### What to do
Return all of the entries word for word, but omit the pictures they contain.

(Stored data entries)
<<<<
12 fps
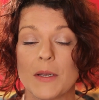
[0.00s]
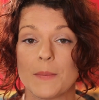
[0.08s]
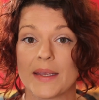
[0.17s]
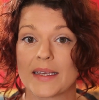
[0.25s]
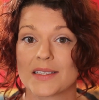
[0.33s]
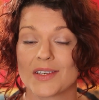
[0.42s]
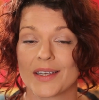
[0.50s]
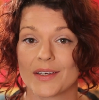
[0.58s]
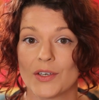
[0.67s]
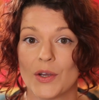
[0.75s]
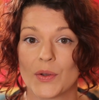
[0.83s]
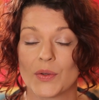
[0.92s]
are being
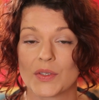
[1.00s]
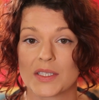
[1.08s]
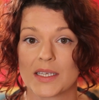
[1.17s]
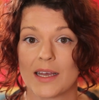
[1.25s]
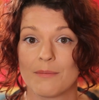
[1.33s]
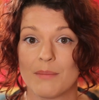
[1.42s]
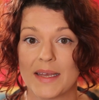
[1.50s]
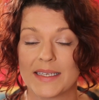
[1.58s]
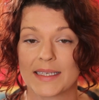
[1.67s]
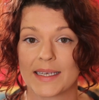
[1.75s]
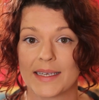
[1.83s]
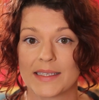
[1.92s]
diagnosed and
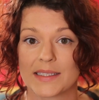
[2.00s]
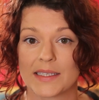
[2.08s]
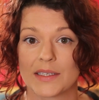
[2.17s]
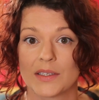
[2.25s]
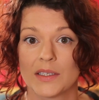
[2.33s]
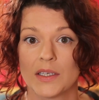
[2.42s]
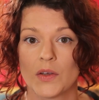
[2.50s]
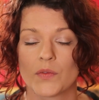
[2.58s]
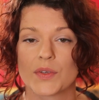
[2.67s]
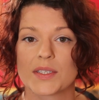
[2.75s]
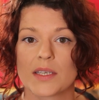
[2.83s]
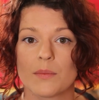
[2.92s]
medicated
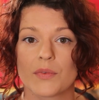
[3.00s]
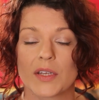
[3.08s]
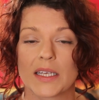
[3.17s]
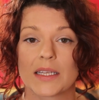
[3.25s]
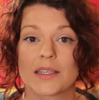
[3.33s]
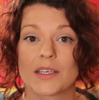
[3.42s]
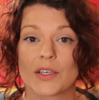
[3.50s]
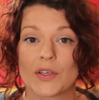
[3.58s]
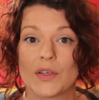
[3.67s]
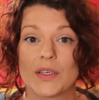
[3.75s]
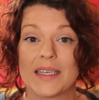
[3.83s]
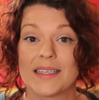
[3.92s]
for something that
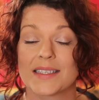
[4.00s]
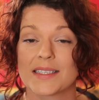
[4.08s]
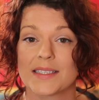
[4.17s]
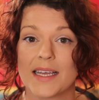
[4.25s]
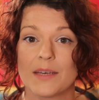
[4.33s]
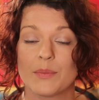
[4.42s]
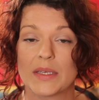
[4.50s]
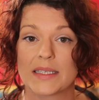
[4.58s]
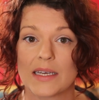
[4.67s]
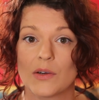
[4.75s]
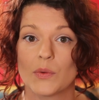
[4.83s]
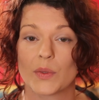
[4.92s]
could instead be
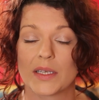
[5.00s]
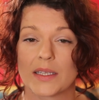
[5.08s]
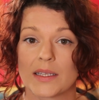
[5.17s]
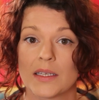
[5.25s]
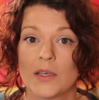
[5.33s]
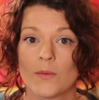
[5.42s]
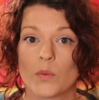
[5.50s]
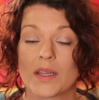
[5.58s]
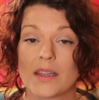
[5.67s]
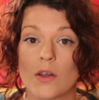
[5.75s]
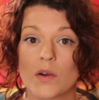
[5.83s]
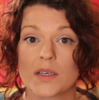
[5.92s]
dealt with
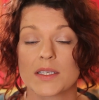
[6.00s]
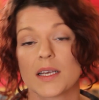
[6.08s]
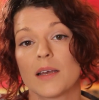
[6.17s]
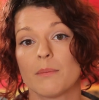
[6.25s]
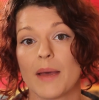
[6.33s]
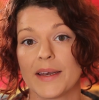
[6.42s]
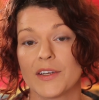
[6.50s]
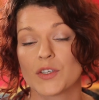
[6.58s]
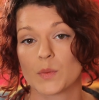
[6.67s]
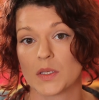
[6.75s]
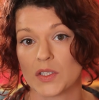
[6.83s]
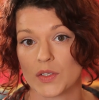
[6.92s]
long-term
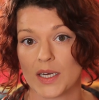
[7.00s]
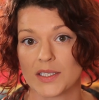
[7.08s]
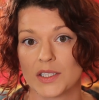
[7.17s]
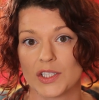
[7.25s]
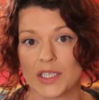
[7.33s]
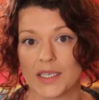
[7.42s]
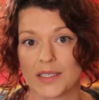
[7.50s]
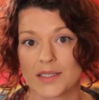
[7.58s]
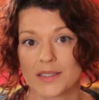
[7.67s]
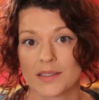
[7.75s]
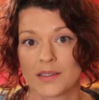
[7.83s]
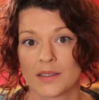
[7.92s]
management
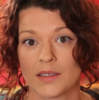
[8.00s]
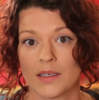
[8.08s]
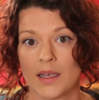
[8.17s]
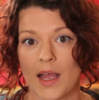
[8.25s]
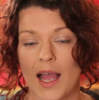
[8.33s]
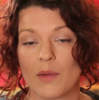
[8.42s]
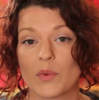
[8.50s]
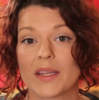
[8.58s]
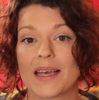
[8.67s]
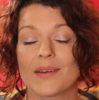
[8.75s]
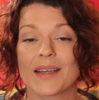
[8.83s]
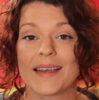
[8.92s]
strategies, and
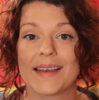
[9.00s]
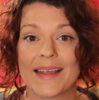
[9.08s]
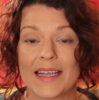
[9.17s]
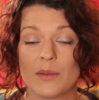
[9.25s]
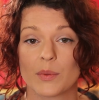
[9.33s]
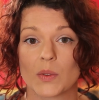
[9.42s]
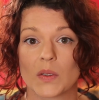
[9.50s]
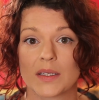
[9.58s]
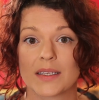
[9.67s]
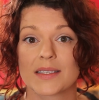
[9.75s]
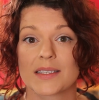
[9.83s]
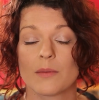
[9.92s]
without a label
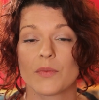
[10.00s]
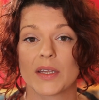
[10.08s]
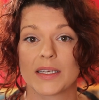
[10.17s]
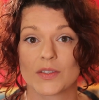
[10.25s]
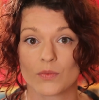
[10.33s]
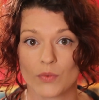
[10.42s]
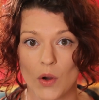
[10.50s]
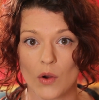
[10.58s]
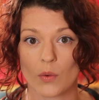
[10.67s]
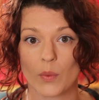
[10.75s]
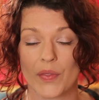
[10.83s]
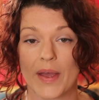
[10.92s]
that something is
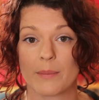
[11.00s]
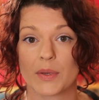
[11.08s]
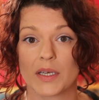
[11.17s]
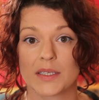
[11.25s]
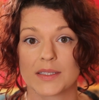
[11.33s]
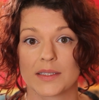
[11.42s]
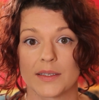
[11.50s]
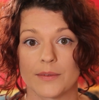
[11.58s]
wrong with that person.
>>>>
### Finished exercise
12 fps
[0.00s]
[0.08s]
[0.17s]
[0.25s]
[0.33s]
[0.42s]
[0.50s]
[0.58s]
[0.67s]
[0.75s]
[0.83s]
[0.92s]
are being
[1.00s]
[1.08s]
[1.17s]
[1.25s]
[1.33s]
[1.42s]
[1.50s]
[1.58s]
[1.67s]
[1.75s]
[1.83s]
[1.92s]
diagnosed and
[2.00s]
[2.08s]
[2.17s]
[2.25s]
[2.33s]
[2.42s]
[2.50s]
[2.58s]
[2.67s]
[2.75s]
[2.83s]
[2.92s]
medicated
[3.00s]
[3.08s]
[3.17s]
[3.25s]
[3.33s]
[3.42s]
[3.50s]
[3.58s]
[3.67s]
[3.75s]
[3.83s]
[3.92s]
for something that
[4.00s]
[4.08s]
[4.17s]
[4.25s]
[4.33s]
[4.42s]
[4.50s]
[4.58s]
[4.67s]
[4.75s]
[4.83s]
[4.92s]
could instead be
[5.00s]
[5.08s]
[5.17s]
[5.25s]
[5.33s]
[5.42s]
[5.50s]
[5.58s]
[5.67s]
[5.75s]
[5.83s]
[5.92s]
dealt with
[6.00s]
[6.08s]
[6.17s]
[6.25s]
[6.33s]
[6.42s]
[6.50s]
[6.58s]
[6.67s]
[6.75s]
[6.83s]
[6.92s]
long-term
[7.00s]
[7.08s]
[7.17s]
[7.25s]
[7.33s]
[7.42s]
[7.50s]
[7.58s]
[7.67s]
[7.75s]
[7.83s]
[7.92s]
management
[8.00s]
[8.08s]
[8.17s]
[8.25s]
[8.33s]
[8.42s]
[8.50s]
[8.58s]
[8.67s]
[8.75s]
[8.83s]
[8.92s]
strategies, and
[9.00s]
[9.08s]
[9.17s]
[9.25s]
[9.33s]
[9.42s]
[9.50s]
[9.58s]
[9.67s]
[9.75s]
[9.83s]
[9.92s]
without a label
[10.00s]
[10.08s]
[10.17s]
[10.25s]
[10.33s]
[10.42s]
[10.50s]
[10.58s]
[10.67s]
[10.75s]
[10.83s]
[10.92s]
that something is
[11.00s]
[11.08s]
[11.17s]
[11.25s]
[11.33s]
[11.42s]
[11.50s]
[11.58s]
wrong with that person.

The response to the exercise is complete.